The G1, an HTC phone offered by T-Mobile that is the first to run Google's Android operating system, went on sale on Wednesday at stores across the U.S. San Francisco residents had the very first opportunity to buy the phones in person, with one T-Mobile store there opening on Tuesday evening.

In addition, many people who pre-ordered the G1 started receiving their handsets in the mail on Tuesday.

On the East Coast, five people stood in line in drizzle and 40-degree temperatures to buy G1 phones at the Harvard Square T-Mobile location in Cambridge, Massachusetts. At 8 a.m. the store door opened, and they were quickly ushered inside to be served.

The small crowd was nothing compared with sales of the iPhone 3G in July in nearby downtown Boston, where hundreds of customers waited in line, some of them for several days.

But a T-Mobile manager said he was still pleased with the turnout, which remained fairly steady through the early morning hours. The gloomy skies and sudden colder, rainy weather might have dampered sales, several T-Mobile representatives at the store said.

Jonathan Blood, national director of business development for T-Mobile, said in an interview at the store that there were 200 G1 phones on sale at the Cambridge store, which stands across the street from Harvard University and a few blocks from Massachusetts Institute of Technology.

Blood said the biggest sales of the G1 apparently occurred at a downtown Boston T-Mobile-owned retail store that sold 20 in the first hour. There are 13 T-Mobile-owned stores in the Boston area, but about 50 retailers, including T-Mobile affiliate stores in the area, were carrying the phone, he said.
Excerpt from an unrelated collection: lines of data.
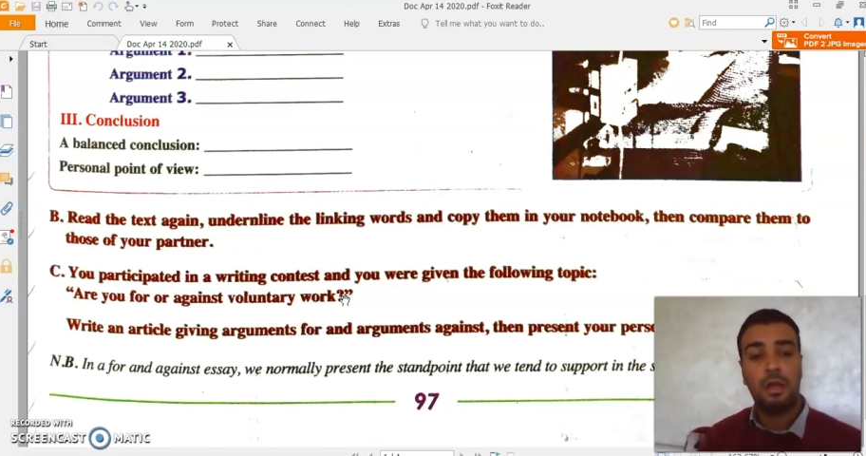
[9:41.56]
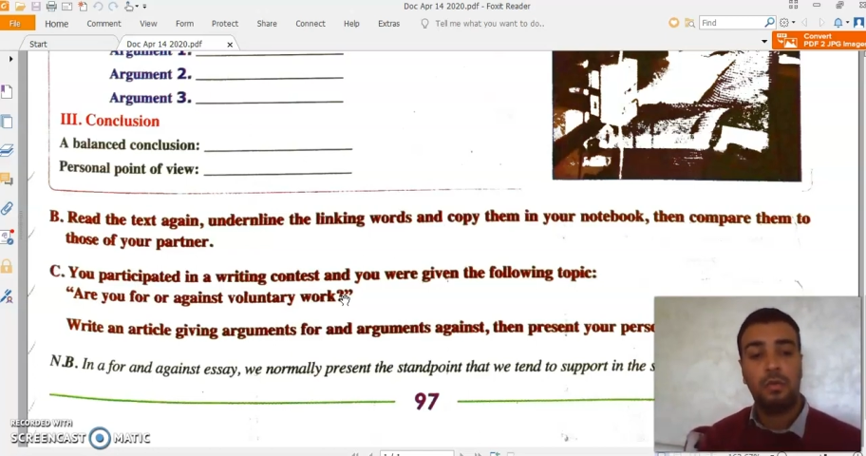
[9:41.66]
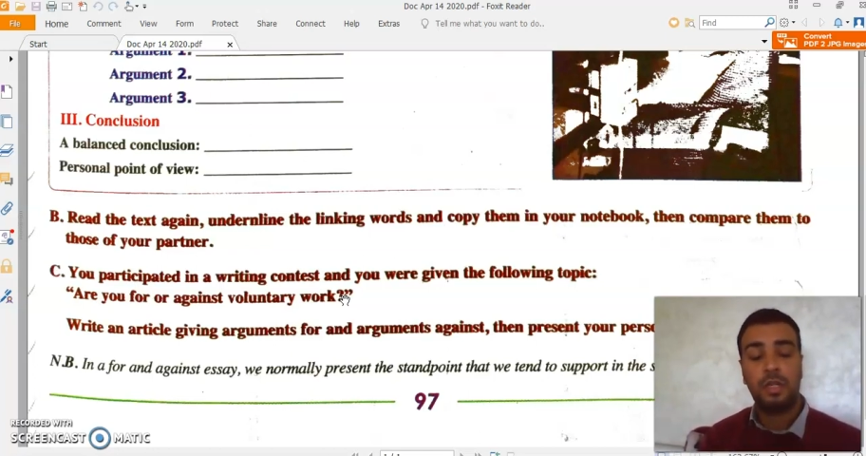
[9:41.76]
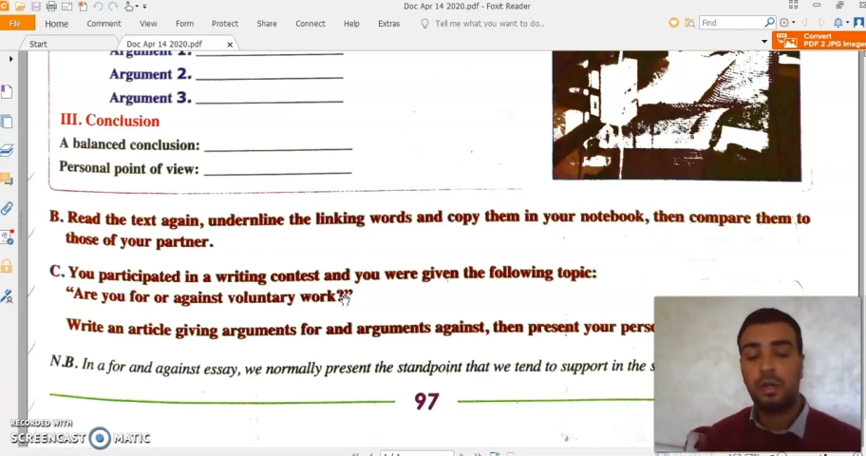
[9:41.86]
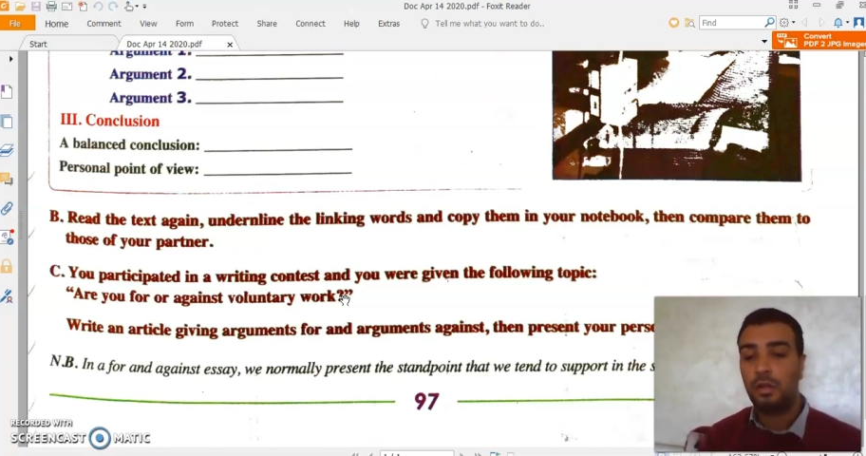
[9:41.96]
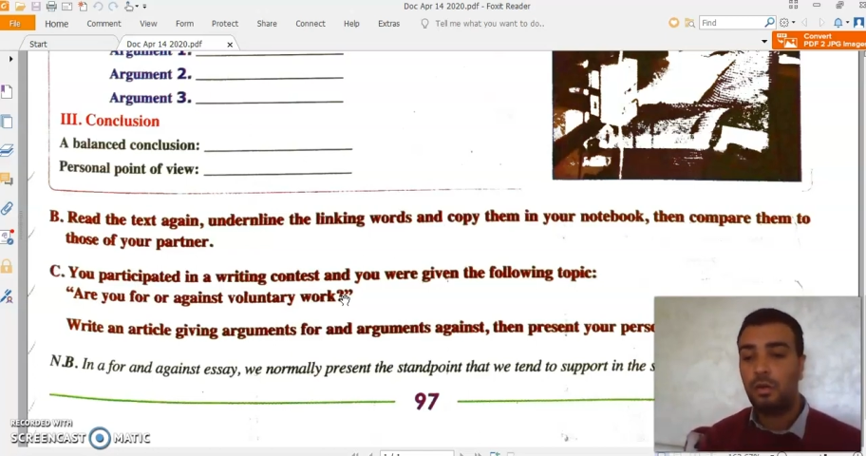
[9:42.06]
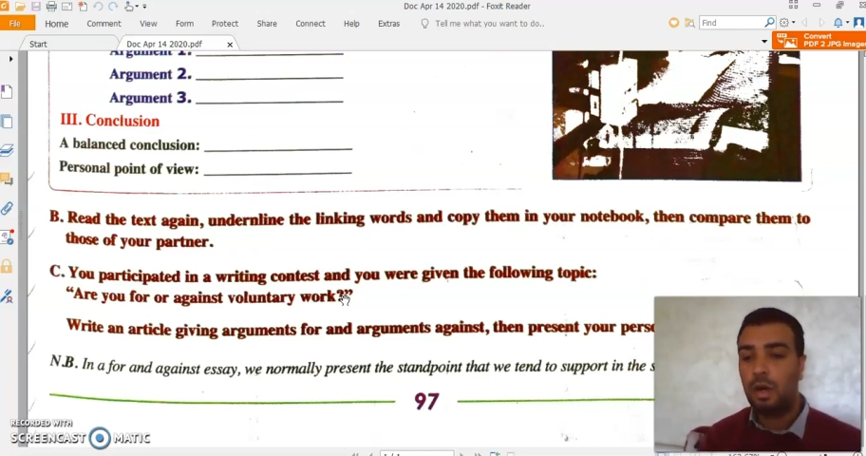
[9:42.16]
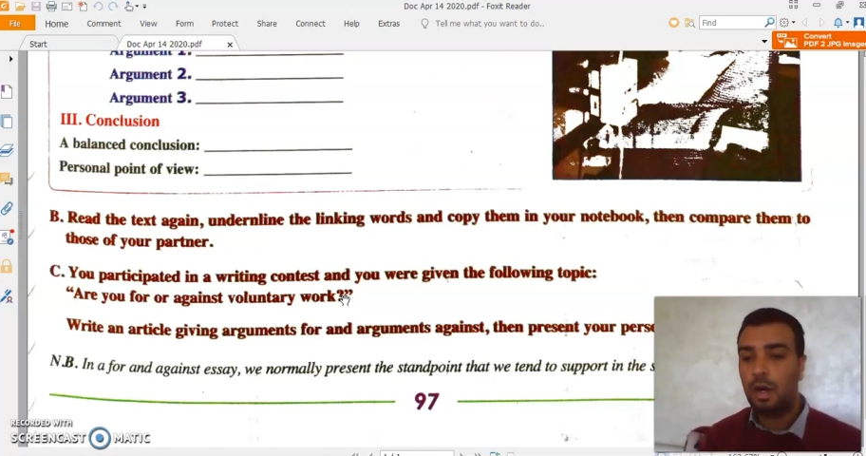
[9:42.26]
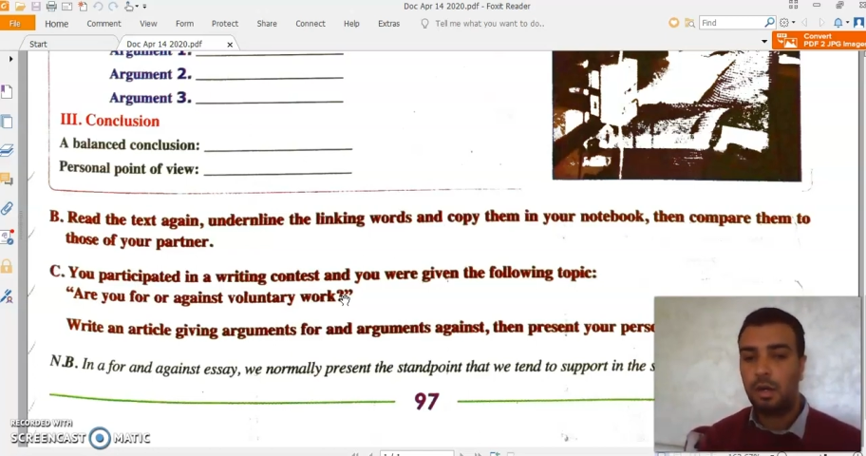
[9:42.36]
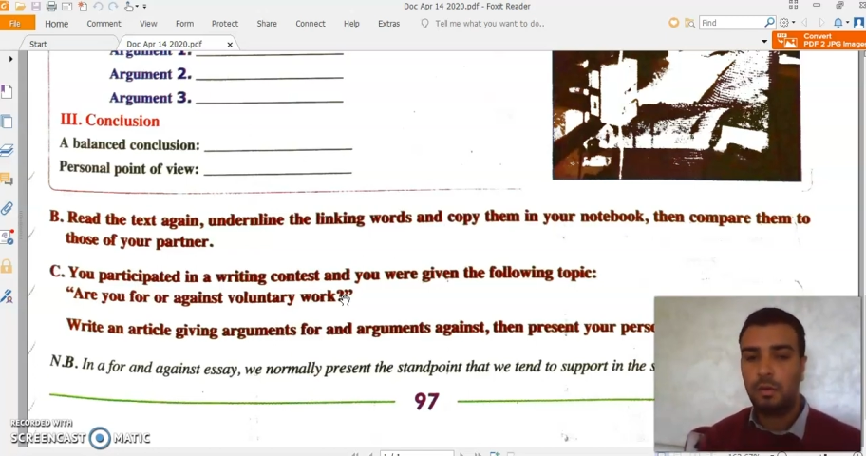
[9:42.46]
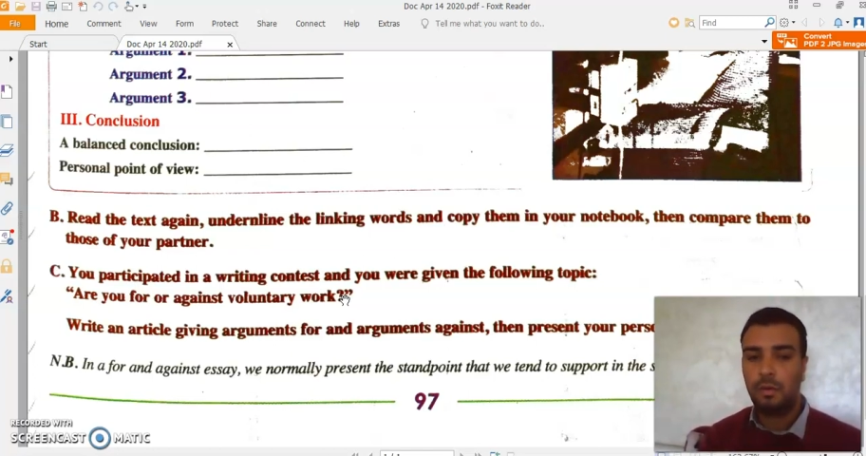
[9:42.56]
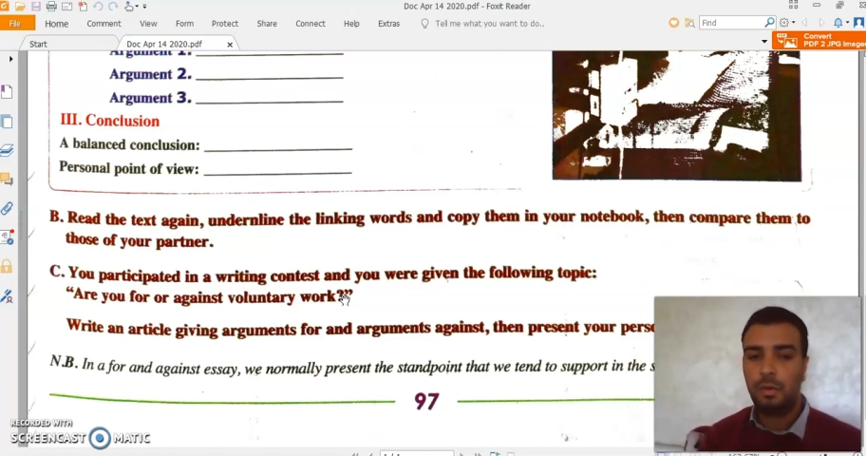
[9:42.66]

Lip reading: whether you are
T-Mobile shop workers in other stores were more reluctant to talk to reporters. In downtown Manhattan, an employee named Ariel, who declined to give his last name, said there was a line of people waiting outside the store when it opened at 8 a.m., but he did not say how many G1 customers were in it. He noted that people were there not only for the G1, but also "for other things," adding that sometimes there is a line outside the store before opening even on a normal business day.